Falschaussage im Untersuchungsausschuss?
Die Staatsanwaltschaft Stuttgart will neuen Vorwürfen gegen Innenminister Thomas Strobl im Zusammenhang mit der sogenannten Brief-Affäre auf den Grund gehen. Das teilte sie der Deutschen Presse-Agentur in Stuttgart auf Anfrage mit. Die Opposition verdächtigt Strobl nach dessen Befragung im Untersuchungsausschuss der uneidlichen Falschaussage.

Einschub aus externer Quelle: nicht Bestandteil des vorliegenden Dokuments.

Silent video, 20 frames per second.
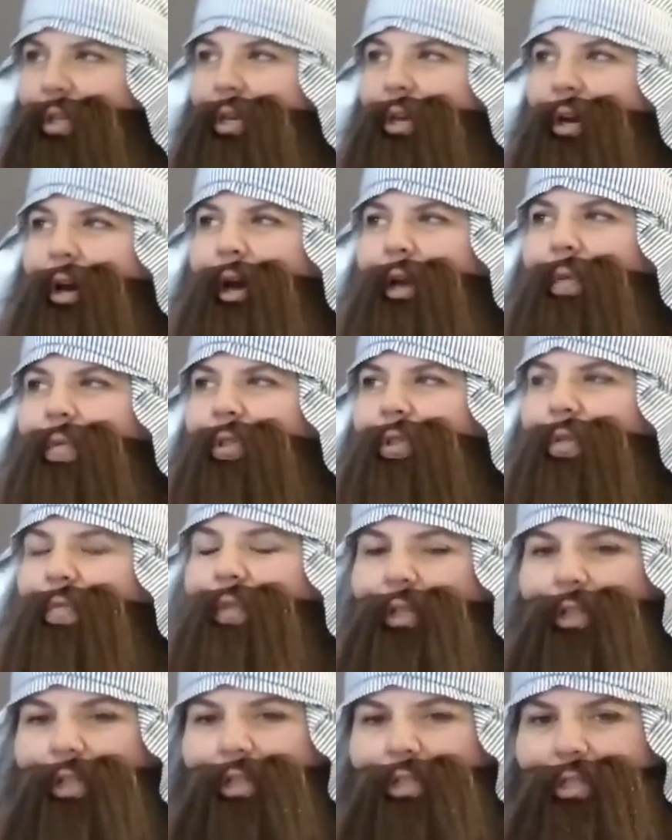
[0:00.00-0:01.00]
You see, I
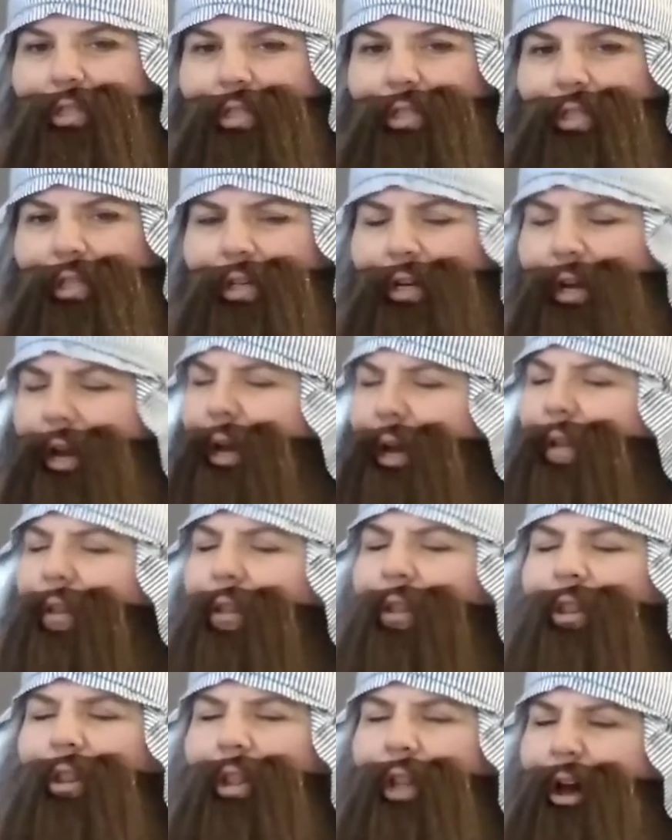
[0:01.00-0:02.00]
was a religious
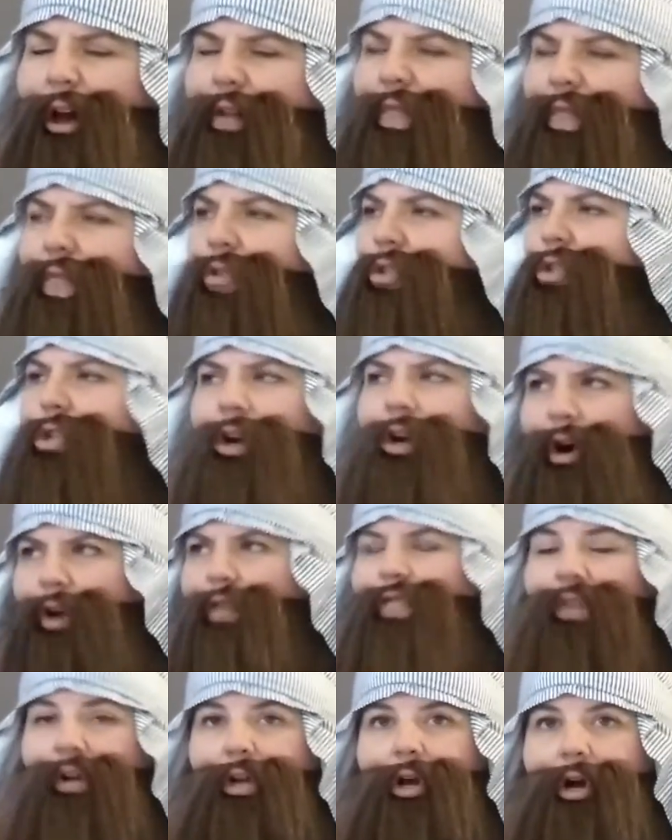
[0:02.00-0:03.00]
leader. I loved
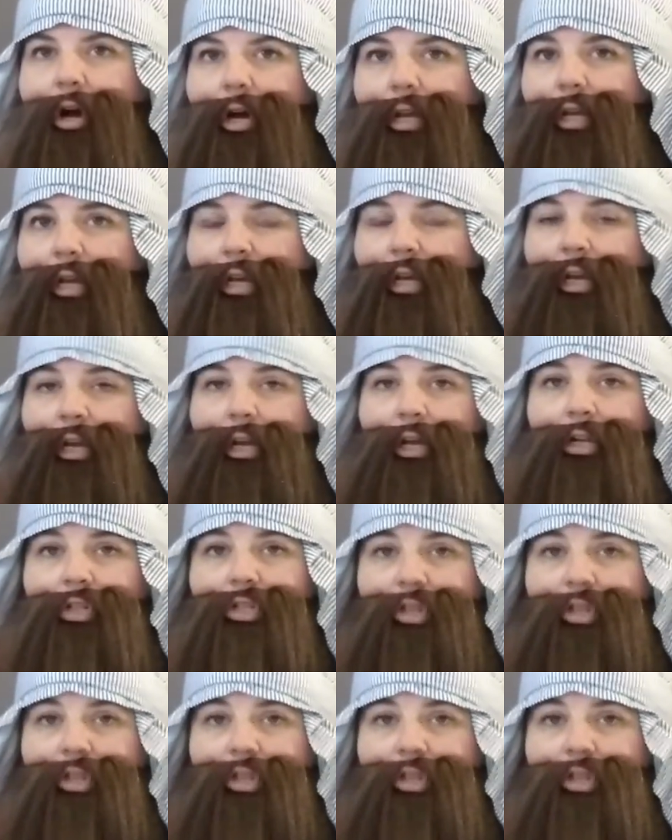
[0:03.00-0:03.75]
Jehovah God.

Prüfung soll spätestens nach Abschluss der Beweisaufnahme erfolgen
Bislang sei in dem Zusammenhang zwar kein Ermittlungsverfahren anhängig, so der Sprecher der Staatsanwaltschaft. "Wir beobachten jedoch die Beweisaufnahme des Untersuchungsausschusses "IdP & Beförderungspraxis" und werden prüfen, ob sich diesbezüglich Anhaltspunkte für eine falsche uneidliche Aussage ergeben." Der Untersuchungsausschuss dreht sich um sexuelle Belästigung in Landesbehörden, um Beförderungspraktiken bei der Polizei und um die Weitergabe eines Anwaltsschreibens durch Strobl. Ein inzwischen suspendierter Inspekteur der Polizei soll vor einem Jahr in Stuttgart eine Polizeibeamtin sexuell belästigt haben. Die Staatsanwaltschaft Stuttgart hat kürzlich Anklage gegen ihn wegen sexueller Nötigung erhoben. Strobl hatte ein Schreiben des Anwalts des Inspekteurs an einen Journalisten weitergereicht - und war deshalb ebenfalls unter Druck geraten. Die Ermittlungen gegen den Minister wurden aber vor kurzem gegen Zahlung einer Geldauflage von 15 000 Euro eingestellt.
Widersprüchliche Aussagen
Bei den neuerlichen Vorwürfen geht es um eine mögliche Vereinbarung Strobls mit dem Journalisten, eine Detailfrage: Nach Auffassung der Opposition widersprechen sich die Aussagen der beiden Männer im Untersuchungsausschuss beim Thema Quellenschutz. Der Journalist erzählte demnach, der Minister habe ihn zum Quellenschutz aufgefordert im Zusammenhang mit der Weitergabe des Schreibens. Strobl selbst habe in seiner Befragung im Ausschuss das Gegenteil behauptet, kritisiert die SPD. Das Innenministerium wollte sich zunächst nicht zu den Vorwürfen äußern.
Untersuchungsausschuss tagt am heutigen Montag
Dort sollen unter anderem Strobls Staatssekretär Wilfried Klenk und der ehemalige Staatssekretär Julian Würtenberger in öffentlicher Sitzung befragt werden. Klenk ist seit 2018 Staatssekretär im Innenministerium und kümmert sich schwerpunktmäßig um die Bereiche Polizei, Innere Sicherheit und Bevölkerungsschutz. Würtenberger verabschiedete sich Ende Mai mit 65 Jahren in den Ruhestand. Er arbeitete seit dem Start der grün-schwarzen Koalition 2016 an Strobls Seite. SPD-Obmann Sascha Binder hatte nach der Befragung des Journalisten vor drei Wochen mitgeteilt, dass der Untersuchungsausschuss beantragt habe, die Staatsanwaltschaft zu informieren und mit den Sitzungsprotokollen des Ausschusses zu versorgen. "Dem Verdacht einer möglichen Falschaussage muss im Interesse des Ausschusses umgehend nachgegangen werden können", hatte Binder gesagt.
FDP fordert erneut Rücktritt
Die FDP nutzte den Moment für eine weitere Rücktrittsforderung gegen Strobl. "Wie lange noch will Ministerpräsident Kretschmann dem Straucheln seines skandalumwitterten Innenministers tatenlos zusehen?", fragte Fraktionschef Hans-Ulrich Rülke am Sonntag. "Erst vor wenigen Wochen wurde Innenminister Strobl eindeutiges Fehlverhalten beim Umgang mit sexueller Belästigung und Machtmissbrauch attestiert." Der Ministerpräsident müsse endlich handeln. Auch wenn kein Ermittlungsverfahren im Zusammenhang mit den neuen Vorwürfen eingeleitet wurde, betonte Rülke: "Mit den erneuten staatsanwaltschaftlichen Ermittlungen gegen seinen Innenminister nimmt das Ansehen des Landes immer mehr Schaden. Was muss Herr Strobl denn noch anrichten, ehe er endlich entlassen wird?"